My family immigrated to Toronto as permanent residents in 1992 under the sponsorship of my aunt and uncle. I know my dad worked minimum-wage jobs, sometimes outdoors in -30 Celsius, to provide for us. I remember how strange it was for my brother and I to arrive home from school to an empty apartment because Mom was working for the first time in our lives. I'm certain, despite their resolve that Canada was a better life for us, that they wished to be anywhere…but here. I definitely had my moments – especially when I had to walk home from school in the snow.
That feeling of displacement has disappeared for me but, as I sat in the second row of the Vancouver Playhouse on February 8, 2020, engrossed in the VocalEye Descriptive Arts described performance of Anywhere but Here, I grieved for those who would forever be stuck in limbo.
It is not lost on me that I would not be where I am, or who I am, if my
parents hadn't decided to be anywhere but Trinidad in 1992. In Trinidad,
people with vision loss do not attend described theatre performances.
Few have the opportunity to attend school or live independently. On that
same train of thought, I wouldn't be where I am, or who I am, if I
hadn't decided to be anywhere but Toronto in 2003. I'd moved to be with
a guy I'd been madly in love with and when he broke up with me in 2008,
I knew he wished I'd go back to Toronto or anywhere but Vancouver.

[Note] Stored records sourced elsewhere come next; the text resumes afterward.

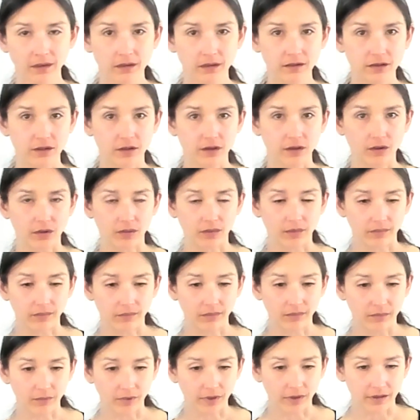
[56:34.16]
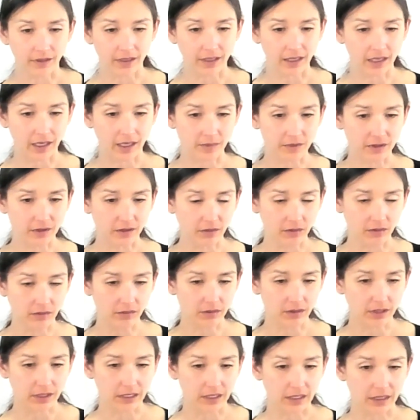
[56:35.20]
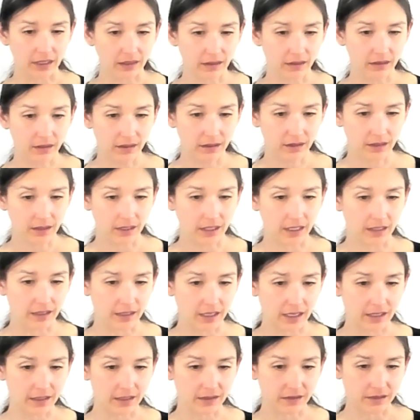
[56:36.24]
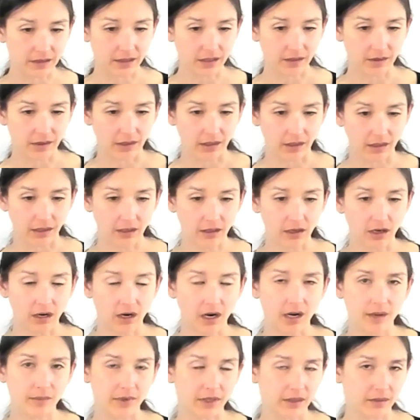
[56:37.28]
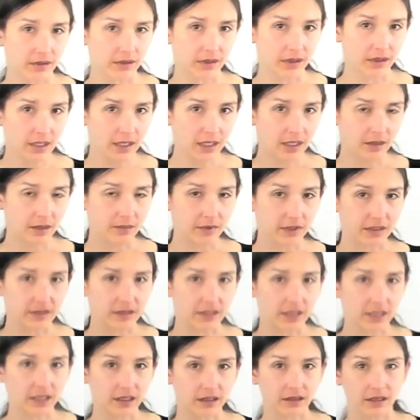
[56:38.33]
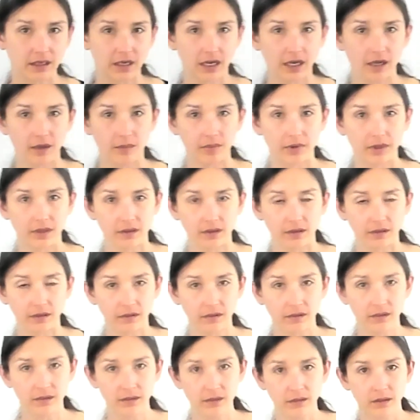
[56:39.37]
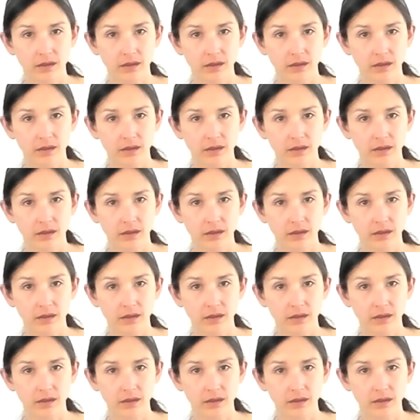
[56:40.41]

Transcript: So with that absolutely and that is a, a, common mistake that happens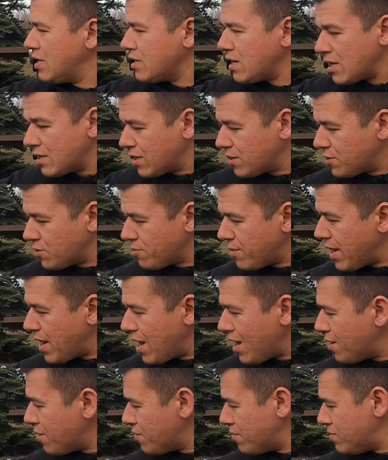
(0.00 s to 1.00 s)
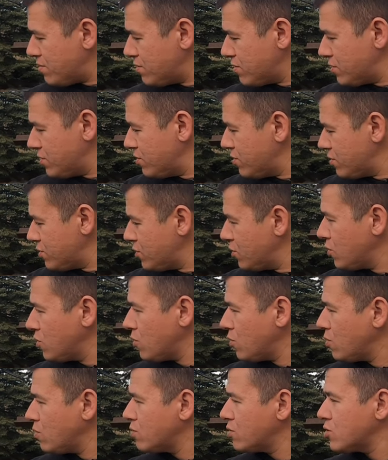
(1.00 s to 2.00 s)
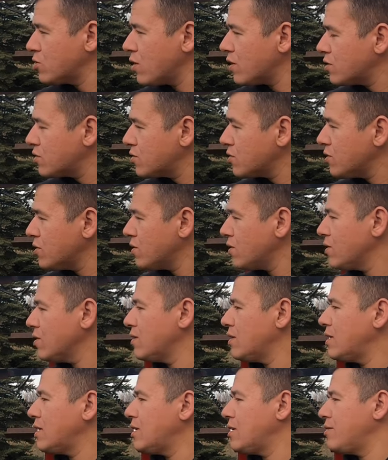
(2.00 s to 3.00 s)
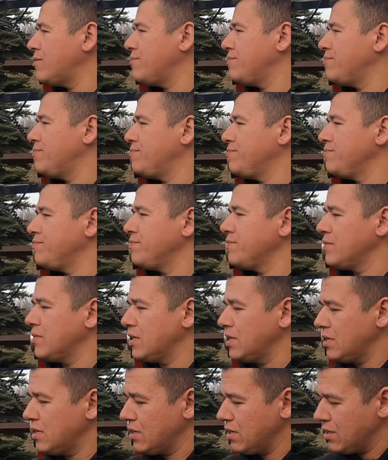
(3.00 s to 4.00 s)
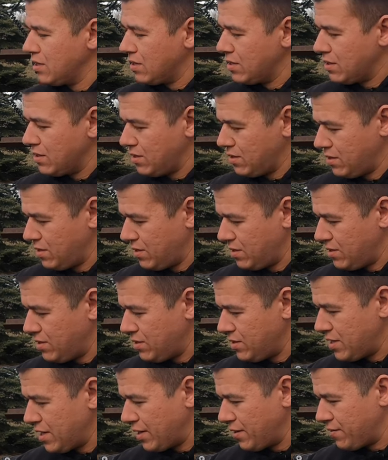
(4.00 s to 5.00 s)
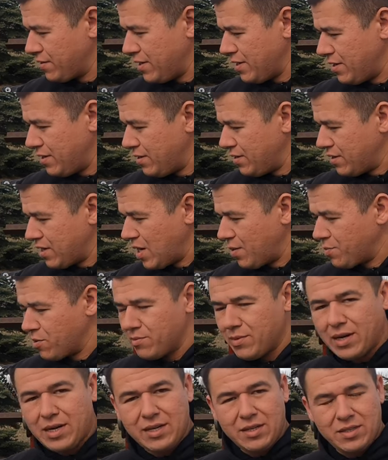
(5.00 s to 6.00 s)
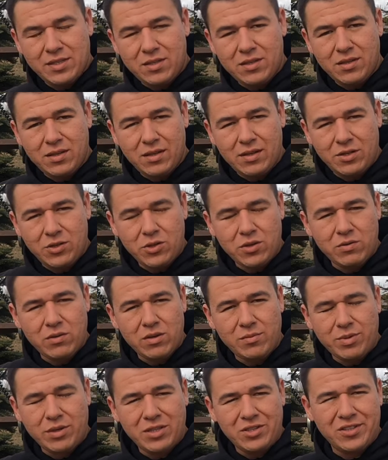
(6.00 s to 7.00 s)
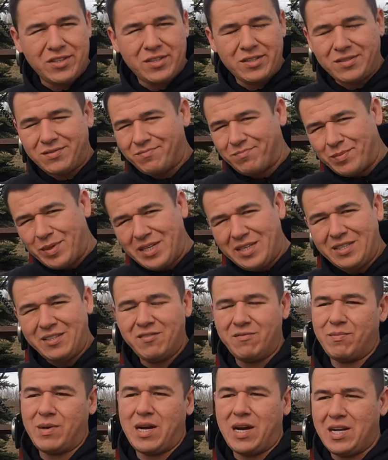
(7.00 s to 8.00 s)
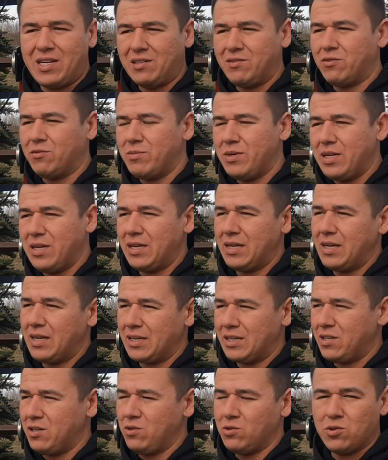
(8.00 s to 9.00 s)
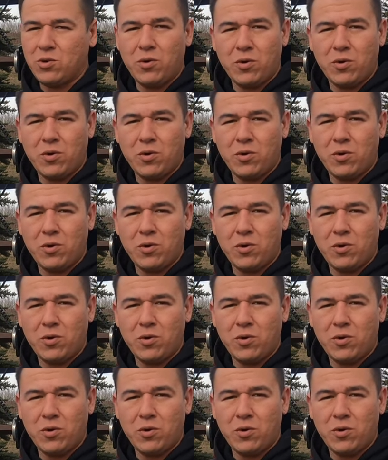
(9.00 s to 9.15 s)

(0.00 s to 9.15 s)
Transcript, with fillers: not that they're bad or there's, there's no structural um, uh, integrity compromised uh, due to it, but just peace of mind for me, I'd like to use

But Vancouver is home for me now.
I suppose this is more a personal reflection than a review but there you have it.
I would be remiss if I didn't thank Electric Theatre Company and VocalEye for arranging the spectacular pre-show touch tour. Another experience I would not have had if I were anywhere but here in Vancouver. To feel the cork chips underfoot, cradle Carolita's stuffed, purple unicorn in my arms, run my hands along the simulated border wall - each action not only enamored me more to the story I was about to see but it impressed upon me the passion and attention to detail involved in every theatre production.
My boyfriend, Shawn, who is blind, was more
enamored with aiming the prop rifle at me. What else should I expect
from a Gringo dating a brown girl, right?